View Full Version
Senin, 19 Aug 2024

Bagaimana Al-Qaidah Kembali Temukan Pijakan Di Afghanistan Yang Dikuasai Taliban

AFGHANISTAN (voa-islam.com) - Pembunuhan pemimpin Al-Qaidah dalam serangan pesawat tanpa awak AS pada tahun 2022 dipuji oleh Joe Biden sebagai momen "penutupan" bagi keluarga korban serangan 11 September 2001 atau dikenal Barat sebagai 9/11. Syaikh Ayman Al-Zawahiri, orang yang menggantikan Syaikh Usamah Bin Laden dan yang terlibat langsung dalam perencanaan serangan terhadap World Trade Center, telah dilacak ke sebuah rumah di Kabul hampir satu tahun setelah kelompok jihadis lain – Taliban – menguasai ibu kota Afghanistan.

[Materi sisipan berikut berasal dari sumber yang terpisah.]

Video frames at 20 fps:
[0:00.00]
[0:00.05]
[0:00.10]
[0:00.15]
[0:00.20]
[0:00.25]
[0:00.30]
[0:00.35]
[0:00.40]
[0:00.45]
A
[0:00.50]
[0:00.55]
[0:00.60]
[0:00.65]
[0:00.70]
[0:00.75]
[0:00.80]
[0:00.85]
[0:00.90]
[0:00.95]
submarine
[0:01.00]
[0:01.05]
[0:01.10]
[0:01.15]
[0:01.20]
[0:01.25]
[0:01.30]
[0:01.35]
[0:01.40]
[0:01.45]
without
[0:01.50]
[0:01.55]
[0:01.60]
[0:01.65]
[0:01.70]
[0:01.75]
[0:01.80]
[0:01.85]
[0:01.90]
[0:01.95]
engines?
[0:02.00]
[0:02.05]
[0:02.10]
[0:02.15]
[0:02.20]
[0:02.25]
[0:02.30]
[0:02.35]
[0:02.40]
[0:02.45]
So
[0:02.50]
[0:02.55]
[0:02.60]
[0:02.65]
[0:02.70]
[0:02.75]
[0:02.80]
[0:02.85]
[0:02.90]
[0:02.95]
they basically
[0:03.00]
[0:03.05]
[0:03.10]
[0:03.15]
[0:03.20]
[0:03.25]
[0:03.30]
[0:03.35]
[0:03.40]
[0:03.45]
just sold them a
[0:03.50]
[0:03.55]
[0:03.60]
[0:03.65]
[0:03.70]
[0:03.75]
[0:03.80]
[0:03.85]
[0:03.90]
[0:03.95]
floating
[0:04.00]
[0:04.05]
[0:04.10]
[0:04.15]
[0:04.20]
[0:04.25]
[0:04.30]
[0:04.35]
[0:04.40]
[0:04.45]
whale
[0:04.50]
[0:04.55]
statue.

Sudah tiga tahun sejak Afghanistan jatuh ke tangan Taliban menyusul penarikan pasukan NATO, momen yang ditandai pekan lalu oleh para jihadis  yang memamerkan perangkat keras militer AS yang dirampas dan digunakan kembali melalui pangkalan udara Bagram, yang menjadi tempat tinggal terakhir Amerika di negara itu sebelum evakuasi mereka yang tergesa-gesa.

Para ahli mengatakan kehadiran Al-Zawahiri di Kabul sangat penting jika tidak terduga, dan bahwa sejak kematiannya banyak tokoh senior lainnya dalam Al-Qaidah telah mengikutinya untuk pindah ke Afghanistan, menemukan lingkungan yang memungkinkan mereka untuk terus beroperasi dengan gangguan minimal dari para penguasa Taliban di negara itu.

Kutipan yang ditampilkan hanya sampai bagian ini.